Similar a cómo la Llama condenaba lentamente el Reino de Kieran con intención meticulosa.
—Me pregunto, ¿tendrá que resistirse a algo similar a la Llama?
Probablemente no.
—Kieran poseía la mayor parte del Significado del Juramento, y con esa mayor parte venía el privilegio y la carga de ser el Ancla.
El Ancla era el baluarte contra la deslumbrante exhibición de poder intoxicante de la Llama.
Protegía el Espíritu, que era, a decir verdad, más crítico que la Mente o el Cuerpo…
o quizás el valor acumulativo de ambos.
Kieran desvió su enfoque mientras el Heredero Sagrado se ahogaba en esa sensación embriagadora.
El Ancla no liberaría su Runa de Sangre, pero ¿y si tomara prestados algunos principios de la piecemeal Puerta Mística que había creado?
También había pasado un tiempo desde que dedicó tiempo a reconstruir y reforzar la construcción.
Era más robusto que cualquier cosa que había creado hasta ahora, combatiendo exitosamente la Llama.
—Pero, como siempre, en el momento en que pensaba en profundizar su entendimiento del misticismo manipulando la esencia mística, la Llama se coalescía a partir de la Condena.
—¿En qué estás pensando, hijo mío?
—Puedo sentir tu intención.
Quieres tocar esa maldita teurgia de nuevo, ¿no es así?
Pero eso me enfadará.
¿Por qué incitarías a la Ruina?
—Kieran siguió los movimientos errantes de la Llama con sus ojos y parpadeó sin prisa.
—¿Por qué te acercas a mí con amenazas vacías?
Además, ¿no hemos hablado ya de esto?
¿Eres…
tan olvidadizo como yo?
Qué lástima, esperaba más de la Gran Llama de la Ruina.
—¿Llama de la Ruina?
La Llama zumbeaba en emoción, su siniestro deleite parpadeando como un fuego acariciado por vientos sutiles.
—Me gusta eso.
Llama de la Ruina —eres un genio, mi hijo.
Pero espera…
¿por qué me llamarías así?
No soy la Ruina; solo puedo traerla.
Kieran frunció el ceño y analizó la expresión dudosa de la Llama.
Parecía lo suficientemente genuina, pero ¿qué tan genuina podría ser una entidad inherentemente deshonesta?
—No he olvidado todas tus historias.
Están ahí.
Kieran señaló las esferas de brillo, luminosidad y profundidad variados flotando dentro de su Reino del Ser.
Esas eran sus memorias, experiencias y todo lo que se acumulaba para convertirse en su impresión única de sí mismo.
Continuó.
—No es muy agradable tratar de engañar abiertamente a un niño.

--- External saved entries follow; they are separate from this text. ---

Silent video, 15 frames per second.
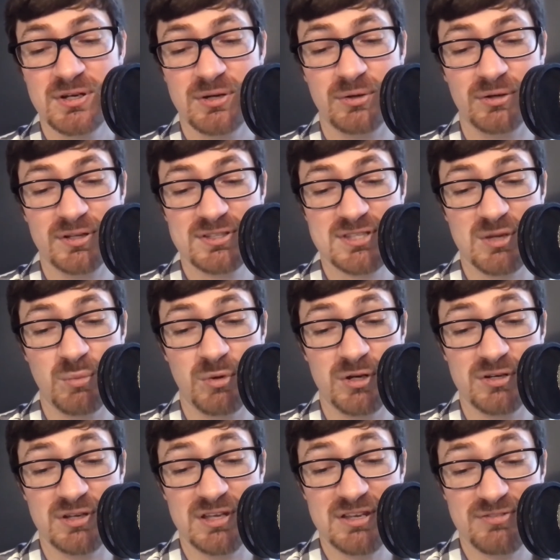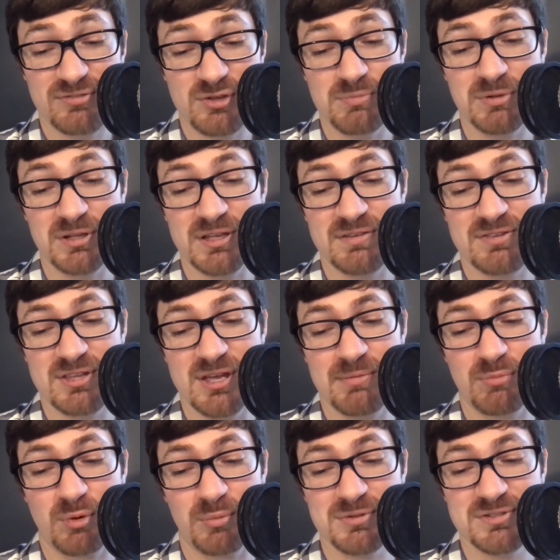Or at least they would if you believed the
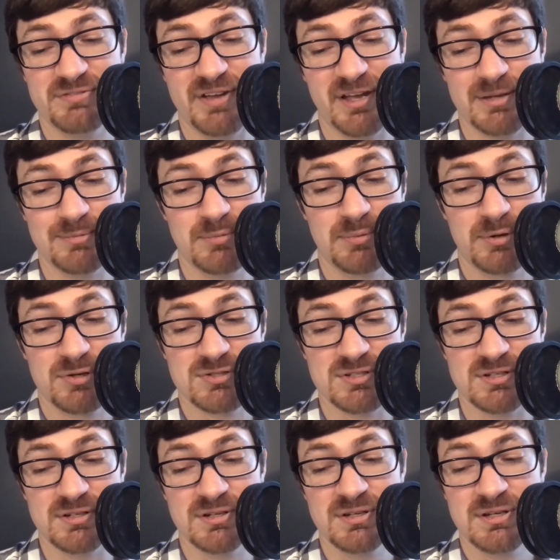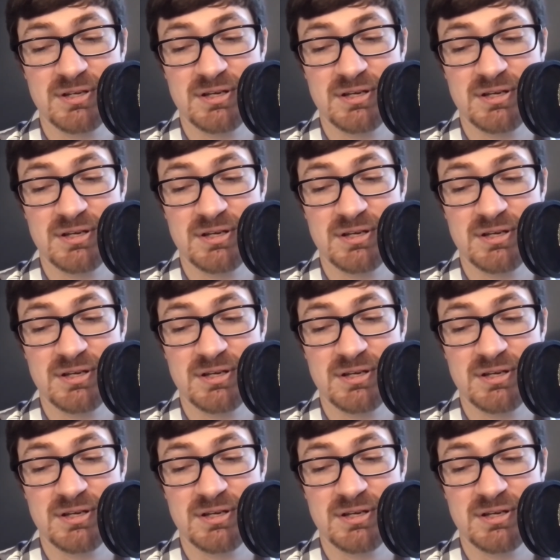unborn was a valuable person.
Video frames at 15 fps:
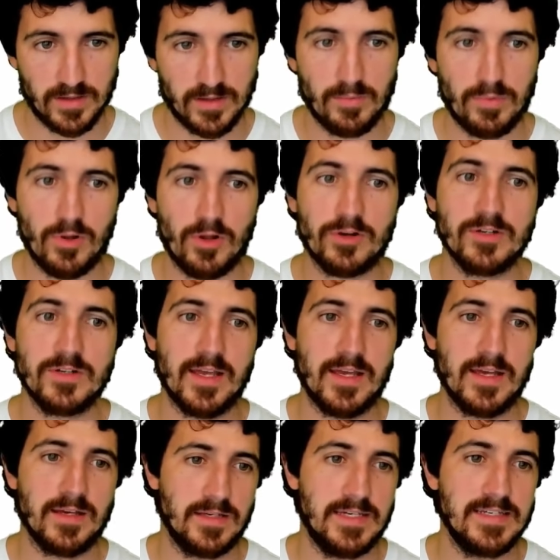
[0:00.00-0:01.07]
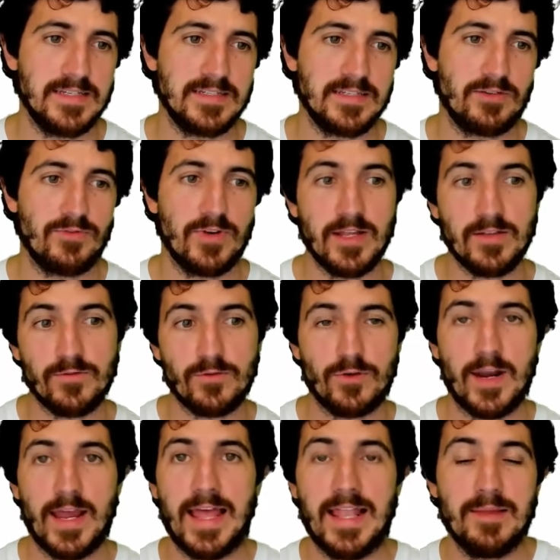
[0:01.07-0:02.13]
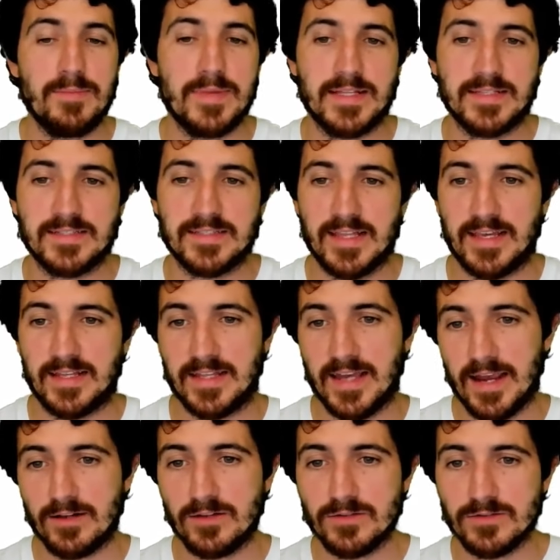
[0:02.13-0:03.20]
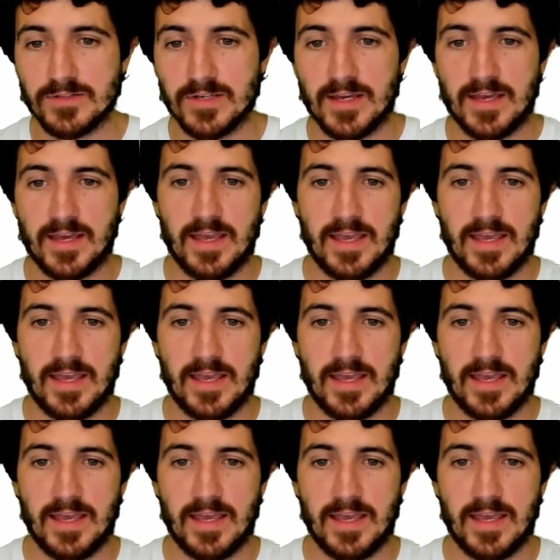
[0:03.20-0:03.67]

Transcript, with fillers: The Blotter text is great for elements like titles,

¿Cómo podré confiar en ti en el futuro, Llama?
Estoy entristecido.
Has roto mi corazón…
como los Dioses te han roto a ti.
Enfurecida, la Llama creció en un infernal torbellino.
—¡No deseo romperte!
Eres mi mejor apuesta para realizar mi sueño de larga duración.
¿Qué hay en ti que está roto?
Lo repararé en este instante.
Kieran probó las aguas con una simple solicitud —señaló su garganta herida.
El entusiasmo de la Llama desapareció instantáneamente.
—Eres un No Hablado.
No puedo traicionar el significado de eso.
Estabas destinado a nunca pronunciar una palabra.
—Entonces…
no hay mucho que puedas hacer por mí ahora.
Kieran se encogió de hombros, cerró los ojos y se cortó las palmas dentro del Reino del Ser.